1983 Musigny, Honoré Lavigne – Since 1984 I believe this is owned by Bichot. It is a less generous wine but has a nice sweetness and some good spice.
It was a good flight to start things, very little evidence of any over zealous winemaking.
Flight 2
1979 Musigny, Domaine Remoissenet – Lovely nose, open red fruit, expressive. The back of the palate lacked a tiny bit of definition. There is full maturity here…towards the end I was left thinking a little of mature northern Rhone character. Fascinating and good!
1978 Musigny, Dr Barolet – Slightly toffee’d note here, richer but somehow less complete, this did get better with air and has some nice notes, acidity quite high. A little leaner on the palate that some. Quite decadent but all in all not quite as complete. I clearly need to find out more about Dr Barolet.
1978 Musigny, Domaine Jacques Prieur – Very balanced. A shade decadent but more tender and complete than extrovert. Not masses of colour but no lack of energy and style. Poised and very good.
1971 Musigny, Maison Mommessin – Sturdy, darker fruit character. Quite bold on the palate but with some acidity, I think someone made the good comment that it was a bit “constituent parts rather then the whole”…might have just been a 95% bottle.
1969 Musigny, Joboulet-Vercherre Negociant – A little bit of an iodine character, more sturdy, my notes say “more Clos Vougeot than Musigny”. Nice though.
Flight 3
1966 Musigny, Paul Bonnet et Fils – A small negoce by all accounts. Slightly “stripped” by which I mean rather lean. Gracefully fading…nice, not dead, light brown colour.
1964 Musigny, Maison Jaffelin – A tiny bit of corkiness. Light iron, quite persistent, some soy to the nose, the slight corkiness became more marked quickly.
1961 Musigny, Poulet Pere et Fils (de Vogue) – Poulet now belongs to Louis Max (one of many useful insights from Jasper Morris MW). Initially seemed slightly weak but came together more with air and was nicely persistent in the end. Interesting.
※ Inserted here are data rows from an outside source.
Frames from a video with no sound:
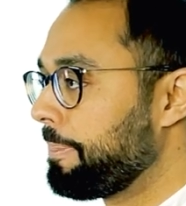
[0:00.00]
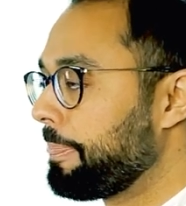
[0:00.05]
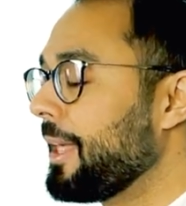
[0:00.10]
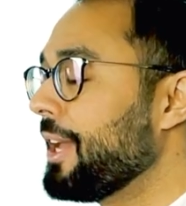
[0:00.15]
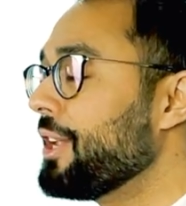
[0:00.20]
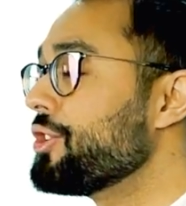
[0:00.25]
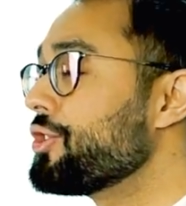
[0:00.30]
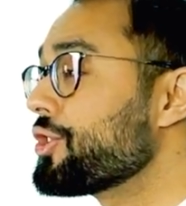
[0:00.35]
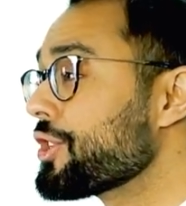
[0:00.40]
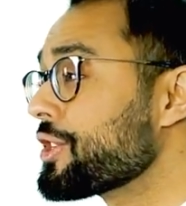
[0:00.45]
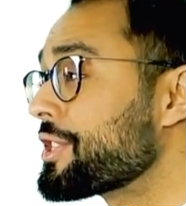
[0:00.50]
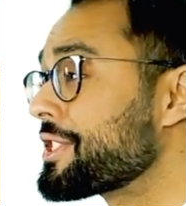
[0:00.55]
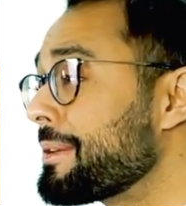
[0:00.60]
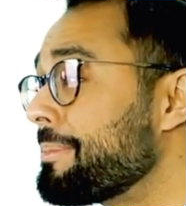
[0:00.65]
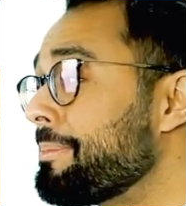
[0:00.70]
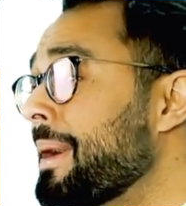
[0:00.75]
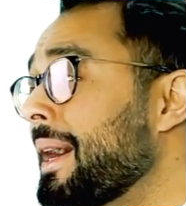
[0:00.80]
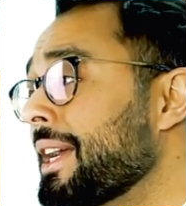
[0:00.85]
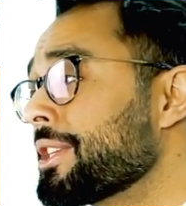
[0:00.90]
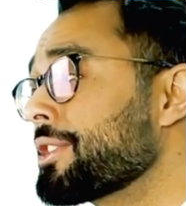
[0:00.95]
In just the
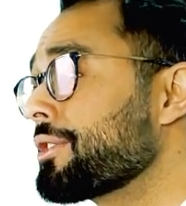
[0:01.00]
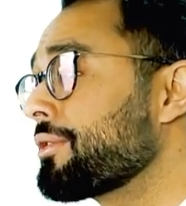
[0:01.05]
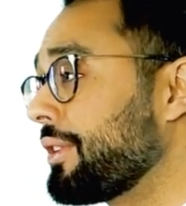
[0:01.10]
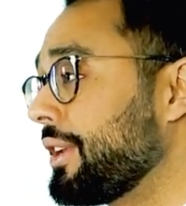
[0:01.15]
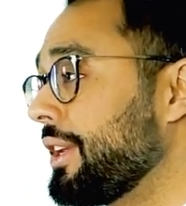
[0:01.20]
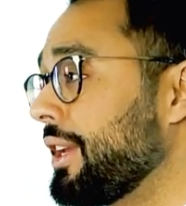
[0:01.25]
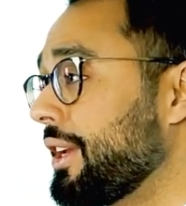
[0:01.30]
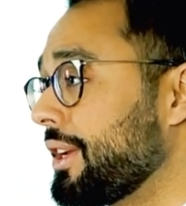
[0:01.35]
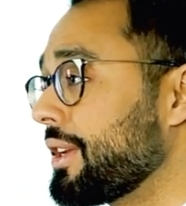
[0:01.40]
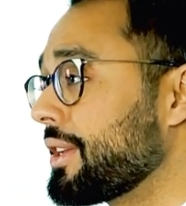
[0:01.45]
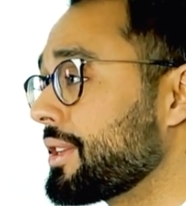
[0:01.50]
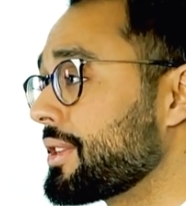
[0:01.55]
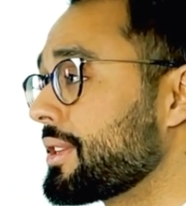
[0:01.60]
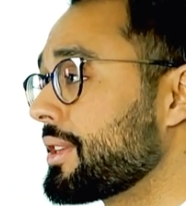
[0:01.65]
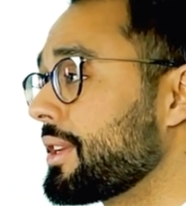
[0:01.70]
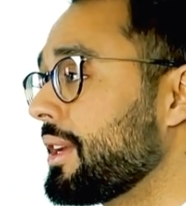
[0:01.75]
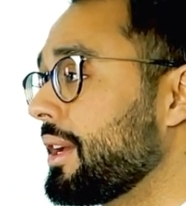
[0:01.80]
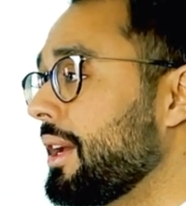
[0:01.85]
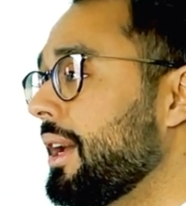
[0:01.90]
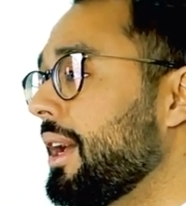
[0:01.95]
past three years,
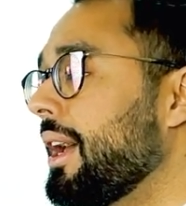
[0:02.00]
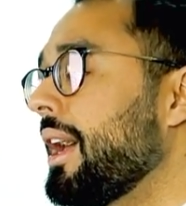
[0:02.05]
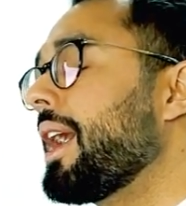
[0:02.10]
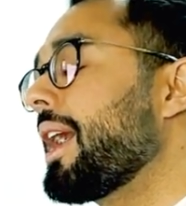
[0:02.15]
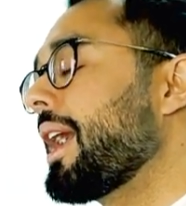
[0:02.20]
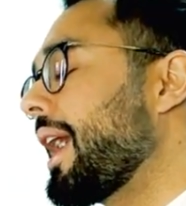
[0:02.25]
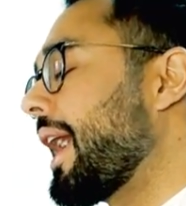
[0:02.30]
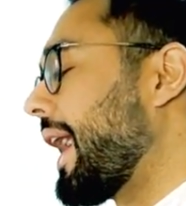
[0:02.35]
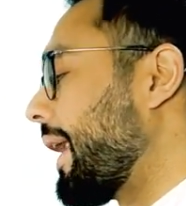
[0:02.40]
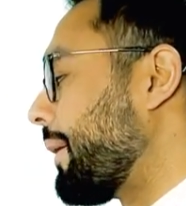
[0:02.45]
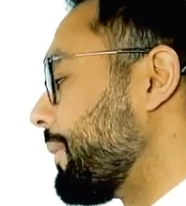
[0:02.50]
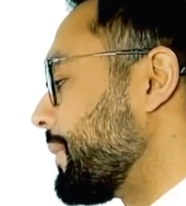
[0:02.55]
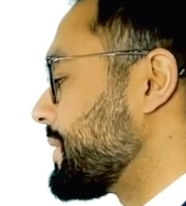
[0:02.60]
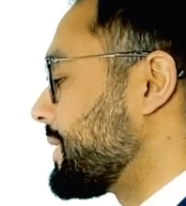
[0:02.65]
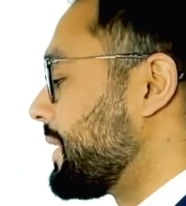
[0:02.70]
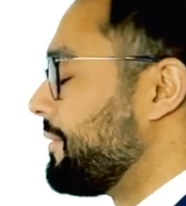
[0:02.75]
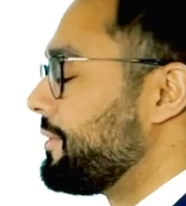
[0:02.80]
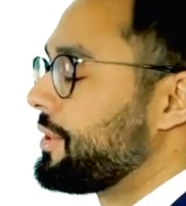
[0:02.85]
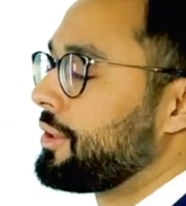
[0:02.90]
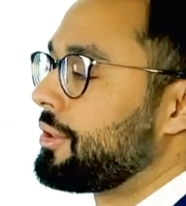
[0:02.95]
our
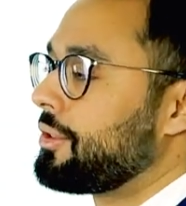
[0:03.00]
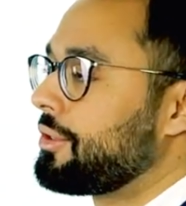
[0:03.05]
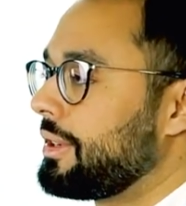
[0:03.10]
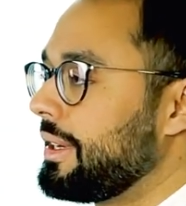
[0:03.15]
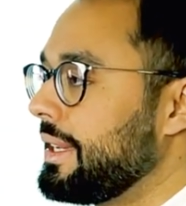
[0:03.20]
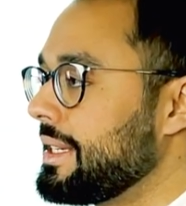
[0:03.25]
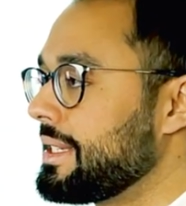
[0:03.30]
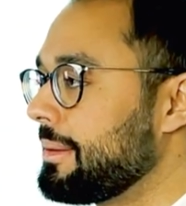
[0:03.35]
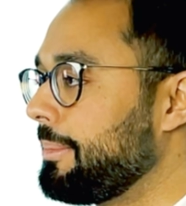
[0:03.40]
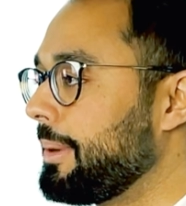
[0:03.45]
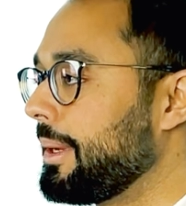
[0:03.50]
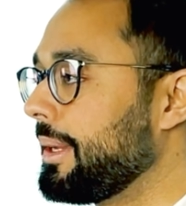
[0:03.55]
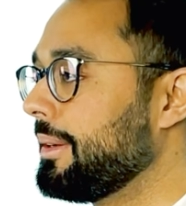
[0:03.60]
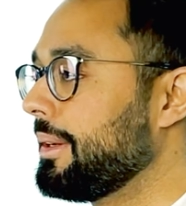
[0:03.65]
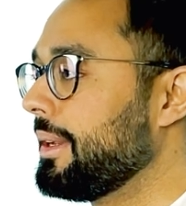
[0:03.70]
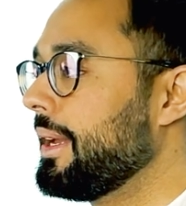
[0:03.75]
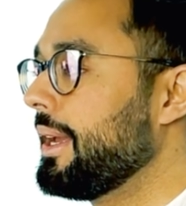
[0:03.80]
1700 litre bin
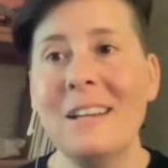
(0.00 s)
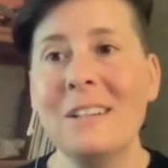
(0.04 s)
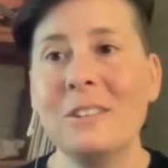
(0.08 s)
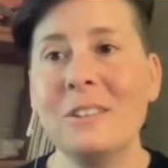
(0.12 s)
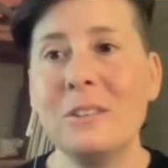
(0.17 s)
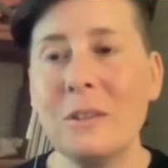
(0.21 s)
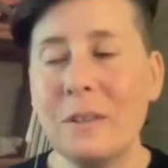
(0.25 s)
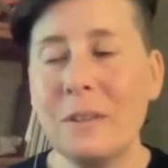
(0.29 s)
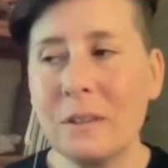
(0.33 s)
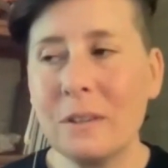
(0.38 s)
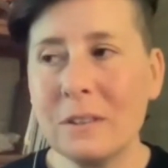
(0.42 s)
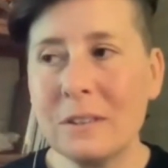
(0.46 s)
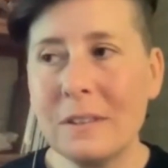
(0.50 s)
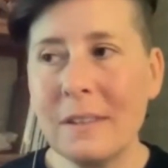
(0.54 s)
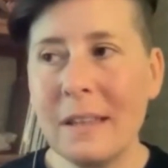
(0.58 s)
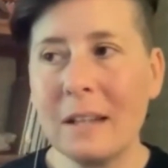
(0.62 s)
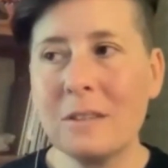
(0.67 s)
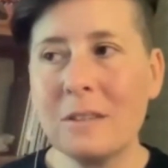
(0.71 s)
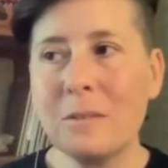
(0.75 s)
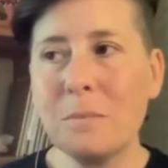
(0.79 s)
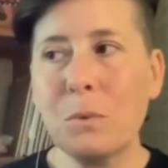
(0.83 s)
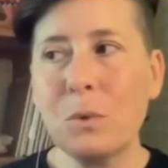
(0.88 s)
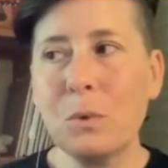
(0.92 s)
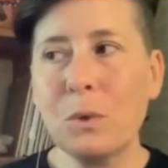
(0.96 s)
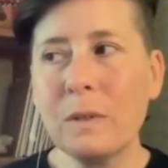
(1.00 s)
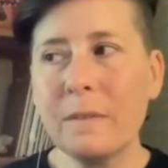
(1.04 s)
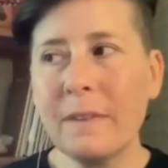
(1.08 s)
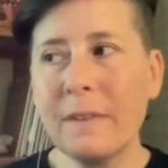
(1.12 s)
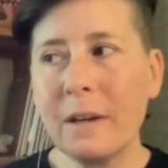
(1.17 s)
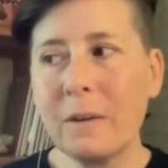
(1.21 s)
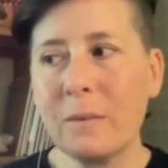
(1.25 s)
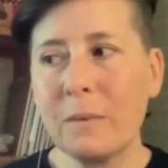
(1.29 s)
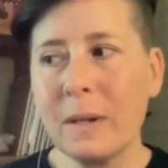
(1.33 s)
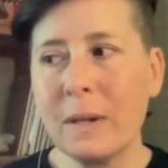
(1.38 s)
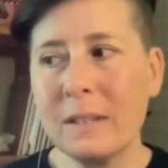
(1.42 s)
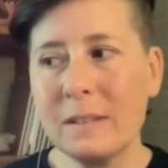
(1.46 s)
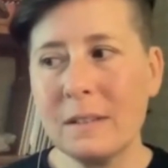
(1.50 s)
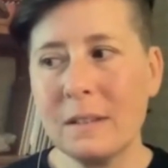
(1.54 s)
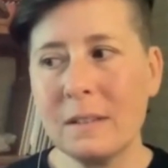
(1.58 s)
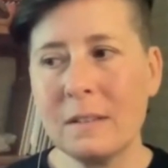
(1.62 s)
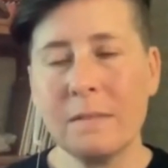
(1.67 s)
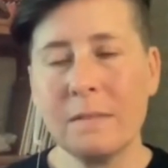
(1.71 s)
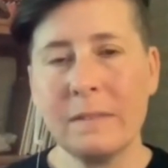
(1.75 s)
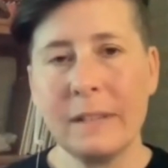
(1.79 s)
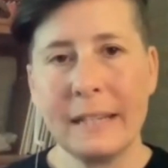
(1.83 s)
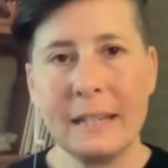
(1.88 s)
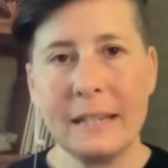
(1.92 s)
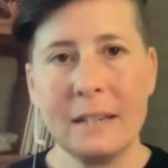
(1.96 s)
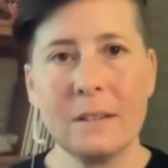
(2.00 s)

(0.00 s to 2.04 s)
So that's more of that resonance of like,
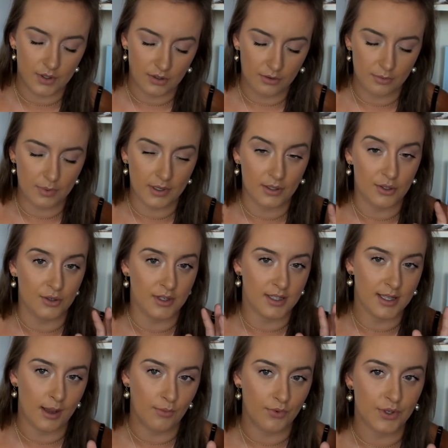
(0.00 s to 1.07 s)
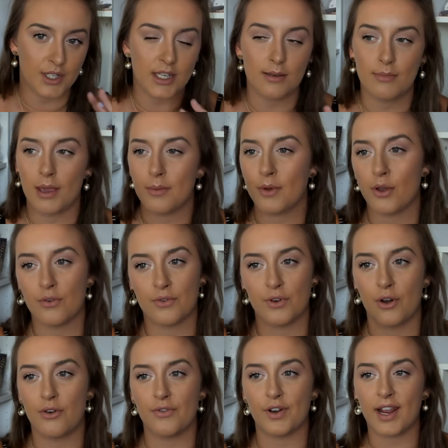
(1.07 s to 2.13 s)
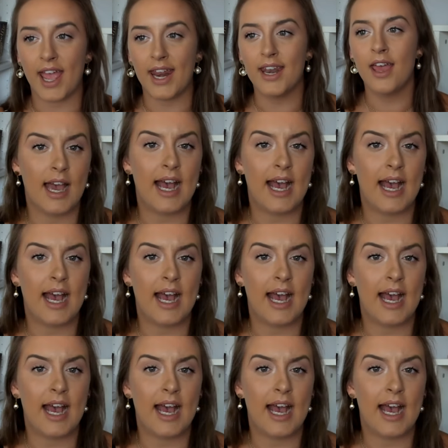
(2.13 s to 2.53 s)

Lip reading: you'd be doing the same routine maybe over and over again.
1919 Musigny, De Beuverand & De Poligny – Had survived well, was together enough to glimpse at. Clearly a very old wine but had some brightness. In much better condition that i’ll be if I make it to 98!
1959 Musigny, Domaine Pierre Naigeon – Indistinct shall we say, decent enough and not a skeleton, it was just a little faded.
1949 Musigny, Domaine Prieur – Eucalyptus, a little mint, rich, quite full not even showing soy aromas yet. A good good wine. Drank every drop, pretty special.
Flight 4
(1947 Bouchard was not serve-able)
1966 Musigny, Domaine Albert Brenot – A tiny bit funky then good iron and savoury aromas, a little blunt and crude but decent.
1964 Musigny, Calvy-Grandcourt – Quite delicate initially, has a “green” vibrancy, nice, a little toffee’d, it’s slightly odd and not that complete but I really liked it, wines are like that sometimes.
1969 Musigny, Joboulet-Vercherre Negociant – Second bottle – see above for the first bottle at end of Flight 2. This was sturdy and quite rich, it had a warm vintage feel to it. Dark fruit and some good density – on the savoury side – soy, demerara sugar and a little Iodine.Blind wine:
1979 Clos Vougeot Domaine Jacques Prieur – Delicate and poised, nicely done, very good, red fruit. This made me think back to the time, Neal, Jordi, Rajiv and I all shared 1979 Musigny from Domaine Jacques Prieur at 67 Pall Mall.